### Activity
Among the records that follow, how many lines include the string "with"? Only the number is wanted.

[Stored data entries]
━━━━━━━━

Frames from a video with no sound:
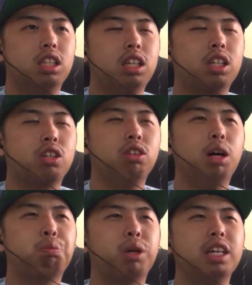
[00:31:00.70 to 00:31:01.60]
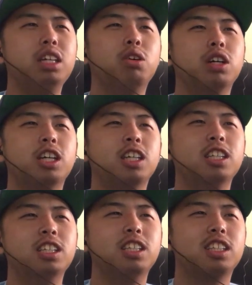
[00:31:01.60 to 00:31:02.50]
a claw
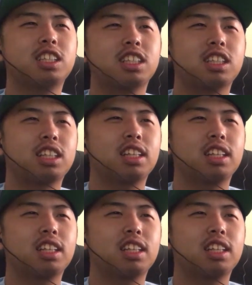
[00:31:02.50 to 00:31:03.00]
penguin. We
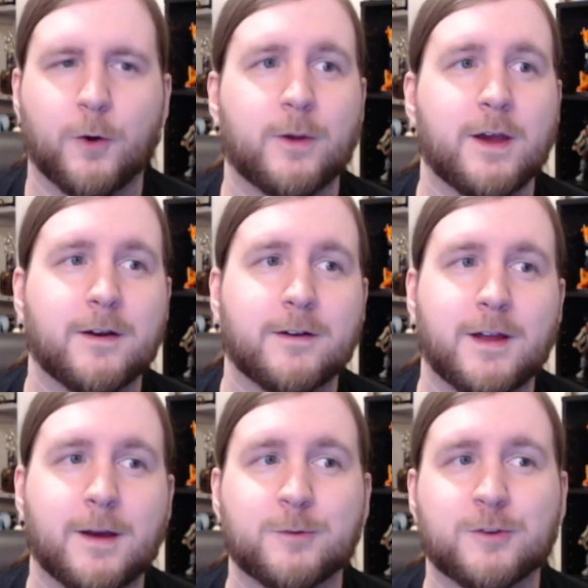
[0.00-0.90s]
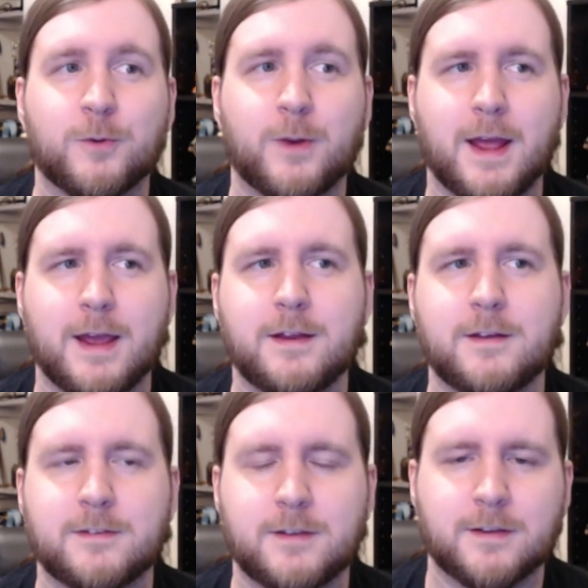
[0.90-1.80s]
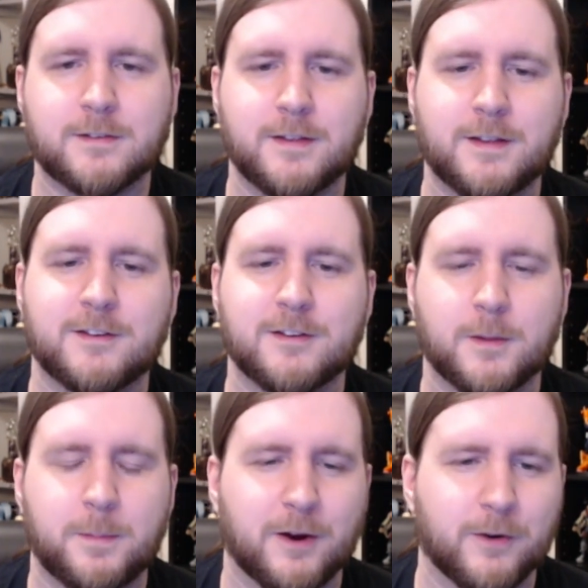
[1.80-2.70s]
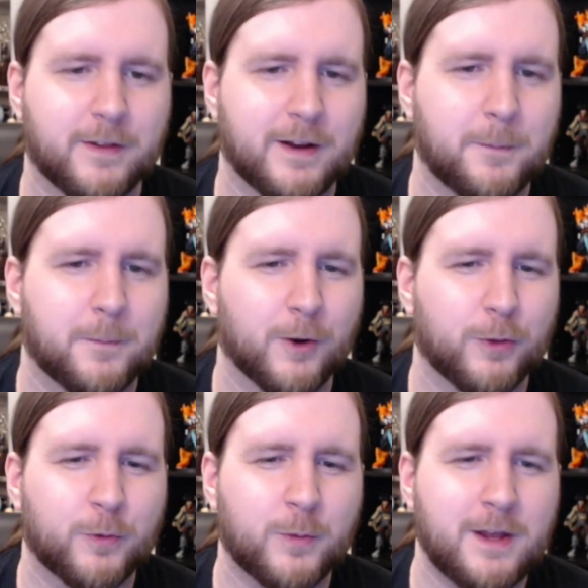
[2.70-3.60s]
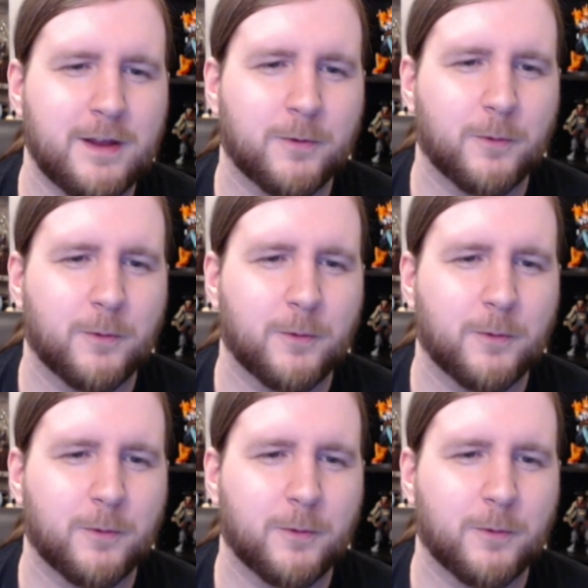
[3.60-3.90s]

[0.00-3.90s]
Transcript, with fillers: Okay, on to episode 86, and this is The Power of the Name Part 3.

━━━━━━━━

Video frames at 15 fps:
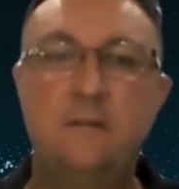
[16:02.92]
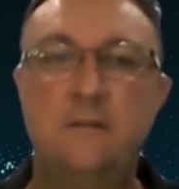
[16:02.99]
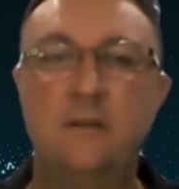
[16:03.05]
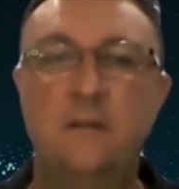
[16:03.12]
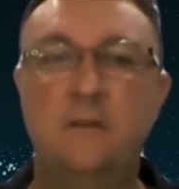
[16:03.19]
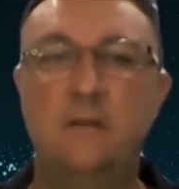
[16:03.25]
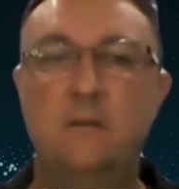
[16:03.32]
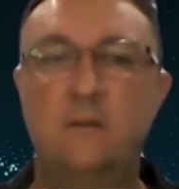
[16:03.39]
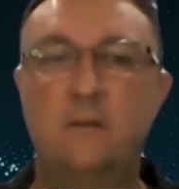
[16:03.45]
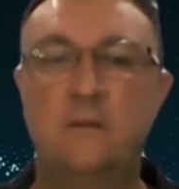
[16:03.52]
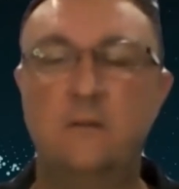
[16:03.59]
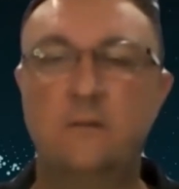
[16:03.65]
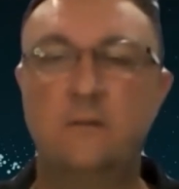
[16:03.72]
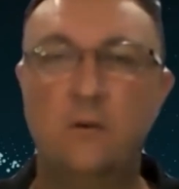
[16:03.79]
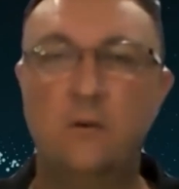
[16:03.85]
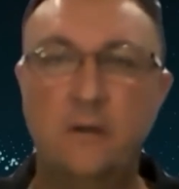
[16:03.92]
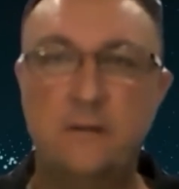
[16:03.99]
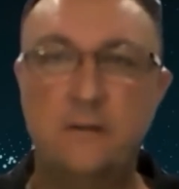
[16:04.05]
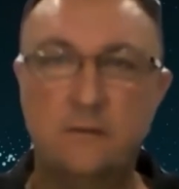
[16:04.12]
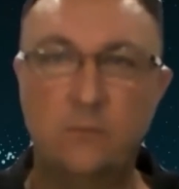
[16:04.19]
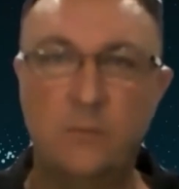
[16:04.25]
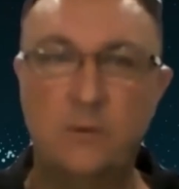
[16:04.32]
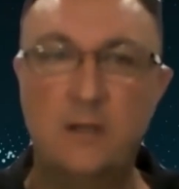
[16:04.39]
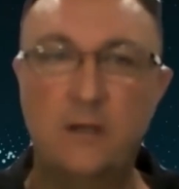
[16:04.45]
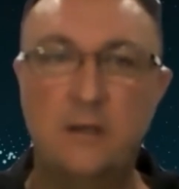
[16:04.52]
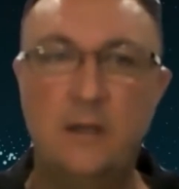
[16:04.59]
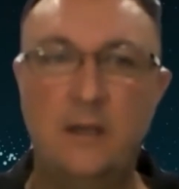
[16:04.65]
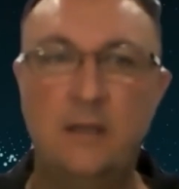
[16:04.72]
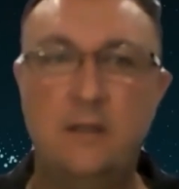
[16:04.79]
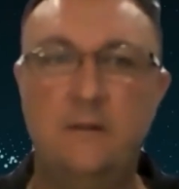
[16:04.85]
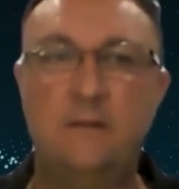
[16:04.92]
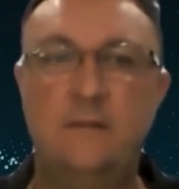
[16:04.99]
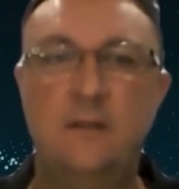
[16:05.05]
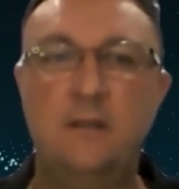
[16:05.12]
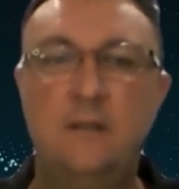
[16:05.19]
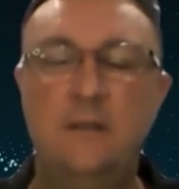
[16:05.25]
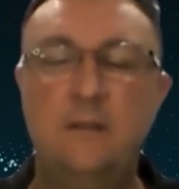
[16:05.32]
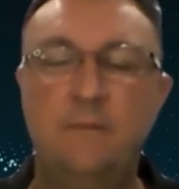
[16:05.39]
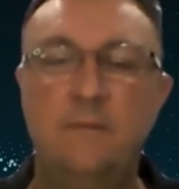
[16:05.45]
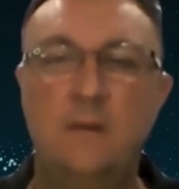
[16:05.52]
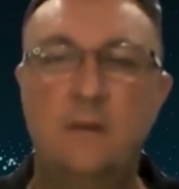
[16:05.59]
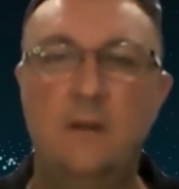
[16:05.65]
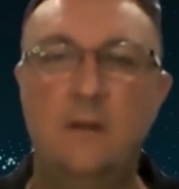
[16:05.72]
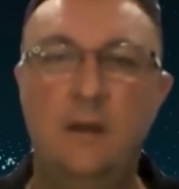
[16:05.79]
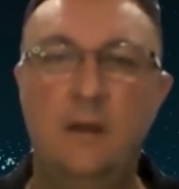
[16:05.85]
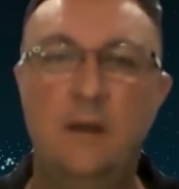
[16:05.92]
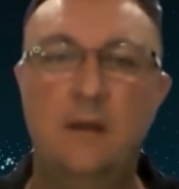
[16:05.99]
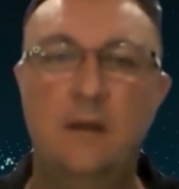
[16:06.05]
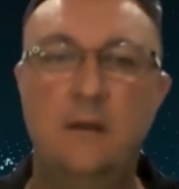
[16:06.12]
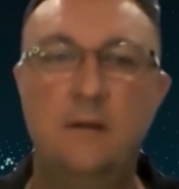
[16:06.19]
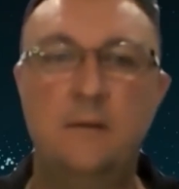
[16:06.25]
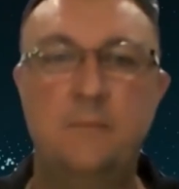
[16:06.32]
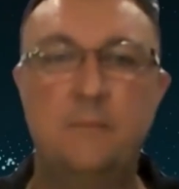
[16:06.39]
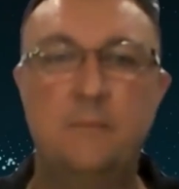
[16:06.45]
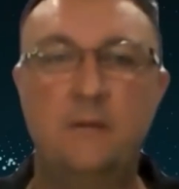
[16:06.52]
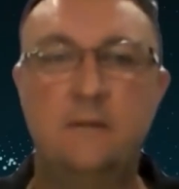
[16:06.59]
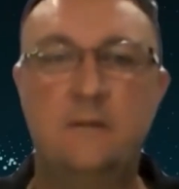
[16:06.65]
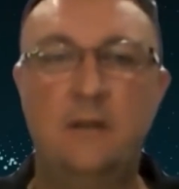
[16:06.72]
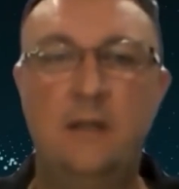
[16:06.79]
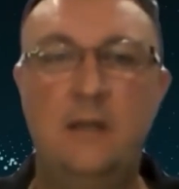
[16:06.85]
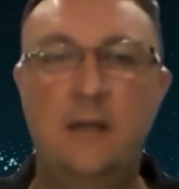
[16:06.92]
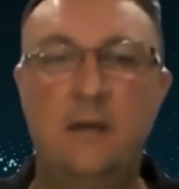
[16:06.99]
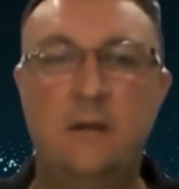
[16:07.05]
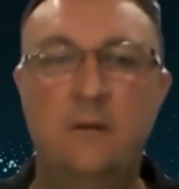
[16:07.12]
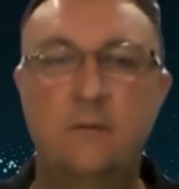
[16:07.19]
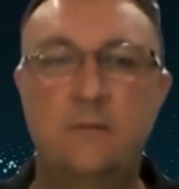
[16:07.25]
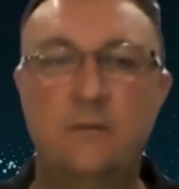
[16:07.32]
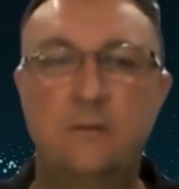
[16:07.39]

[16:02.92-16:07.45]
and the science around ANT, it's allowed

━━━━━━━━

### Output for this exercise
2